Shadow Education Secretary Laura Trott also voiced reservations, telling the BBC that the idea of reassessment “will be genuinely frightening” to many parents who have already battled to secure support for their children. She stressed, “We oppose any support being withdrawn.” For parents like Hannah Luxford, whose teenage son has anxiety and who spent 18 months securing an EHCP, the prospect of losing legal protections is daunting. “It’s an unhelpful, adversarial, complex system that is designed to make you give up,” Luxford said. Now that her son is thriving at a funded virtual school, she worries that the new reforms could jeopardize his progress. “If that’s taken away, it will take us back to where we were five years ago.”

The government’s plans also include a major structural change: all schools will be required to join academy trusts or establish their own, with local authorities and area partnerships gaining new powers to set up trusts. According to Tes, the government’s inclusion adviser, Tom Rees, has argued that the SEND crisis would be “much harder to fix” without all schools being in strong trusts. Phillipson wrote in The Sunday Times, “We will finish what the previous Labour government started, and ensure all schools join high-quality trusts. Within strong trusts, the brilliant practice happening in some schools does not stay locked behind their gates—it flows to every classroom, every child, every community.”

Leora Cruddas, chief executive of the Confederation of School Trusts, welcomed the move, saying, “School trusts offer the only approach where everyone in the organisation is dedicated to one thing: making our schools better.” With more than half of children already attending trust schools, the government sees this as a way to consolidate progress and spread best practices nationwide.

Behind the reforms lies a stark reality: the disadvantage gap remains stubbornly wide. Department for Education figures show that only 44 percent of poorer children achieved a pass at grade 4 or above in maths and English GCSEs, compared with over 70 percent of children not eligible for free school meals. The disadvantage gap index for Year 11s stood at 3.92 in the latest GCSE results, having widened to its highest point in a decade—3.94 in 2022/23—after narrowing in the years before the pandemic.

Financial pressures also loom large. From 2028, the government will take on SEND costs currently covered by local councils, a move forecast to create a £6 billion pressure on the education budget. The Institute for Fiscal Studies has warned that ministers face tough choices: increase overall education funding, introduce reforms to slow the growth of SEND spending, or make cuts elsewhere.

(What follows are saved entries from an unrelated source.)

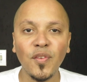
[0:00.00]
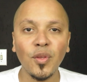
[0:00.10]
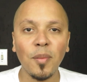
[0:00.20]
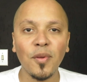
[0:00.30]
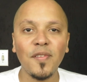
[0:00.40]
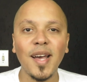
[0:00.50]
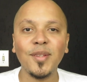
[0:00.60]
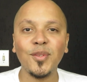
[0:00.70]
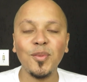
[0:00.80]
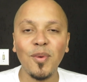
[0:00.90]
Fala Futuro
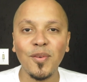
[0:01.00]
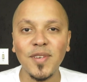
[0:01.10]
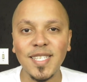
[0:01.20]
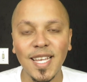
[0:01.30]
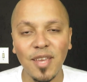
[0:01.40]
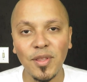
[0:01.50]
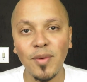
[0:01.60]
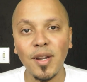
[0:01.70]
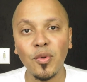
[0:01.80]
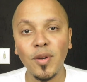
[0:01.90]
Aprovado, tudo bom com você? Aqui é o
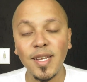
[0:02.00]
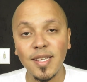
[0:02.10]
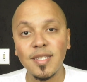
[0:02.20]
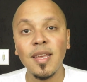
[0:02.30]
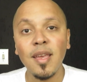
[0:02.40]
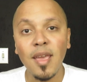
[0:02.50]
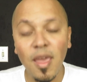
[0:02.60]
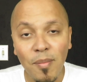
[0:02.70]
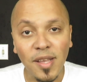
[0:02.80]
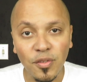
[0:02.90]
Eduardo Cortes
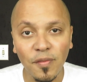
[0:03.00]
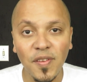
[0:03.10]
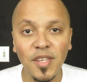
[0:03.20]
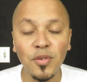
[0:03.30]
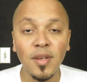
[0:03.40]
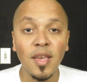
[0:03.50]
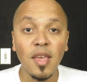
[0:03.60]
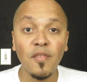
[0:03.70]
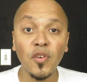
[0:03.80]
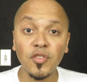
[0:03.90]
em mais um vídeo
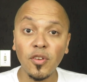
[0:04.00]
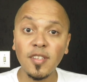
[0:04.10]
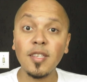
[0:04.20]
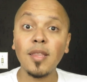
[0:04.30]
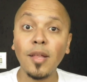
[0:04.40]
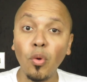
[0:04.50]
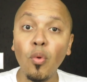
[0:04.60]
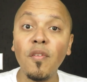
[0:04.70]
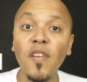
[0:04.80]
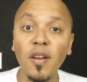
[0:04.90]
e foi solicitado ao
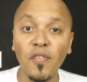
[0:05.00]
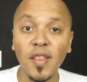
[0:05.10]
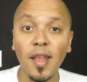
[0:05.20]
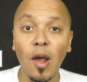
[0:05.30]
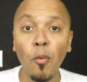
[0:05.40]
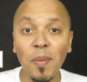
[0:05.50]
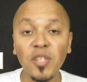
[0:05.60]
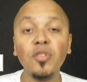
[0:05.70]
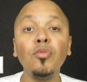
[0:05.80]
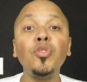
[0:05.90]
governo federal o
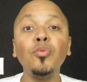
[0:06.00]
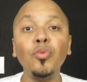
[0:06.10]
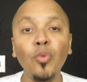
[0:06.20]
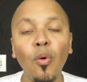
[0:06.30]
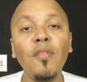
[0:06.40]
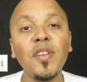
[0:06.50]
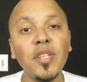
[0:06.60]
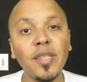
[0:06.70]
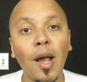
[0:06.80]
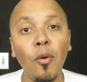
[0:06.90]
pedido de um novo
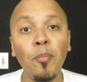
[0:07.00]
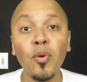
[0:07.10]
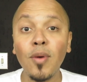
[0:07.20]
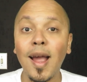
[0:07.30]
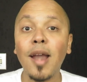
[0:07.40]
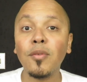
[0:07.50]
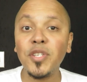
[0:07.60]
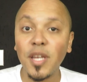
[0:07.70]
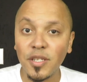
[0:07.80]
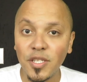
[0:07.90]
edital para o cargo
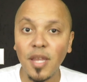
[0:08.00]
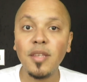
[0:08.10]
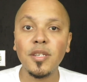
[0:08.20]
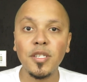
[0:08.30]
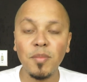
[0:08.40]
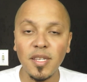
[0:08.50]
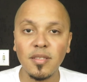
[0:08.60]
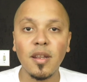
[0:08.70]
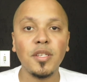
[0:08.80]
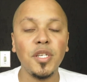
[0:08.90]
de agente
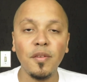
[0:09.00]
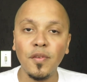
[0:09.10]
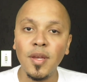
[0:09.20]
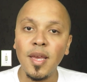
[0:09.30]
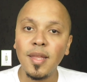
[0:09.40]
administrativo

Other measures in the White Paper include piloting retention incentives for headteachers, developing minimum expectations for parental engagement, and creating new progress measures to better capture the achievements of children who start secondary school significantly behind their peers. There are also plans for school profiles to give parents more information on attendance, attainment, and enrichment, and for doubling the duration of full maternity pay for teachers to eight weeks.

As the government prepares to publish its full White Paper, the education sector is bracing for a decade of change. The stakes are high, and while ministers promise a blueprint for opportunity, many families and educators are watching closely—hopeful for progress, but wary of unintended consequences.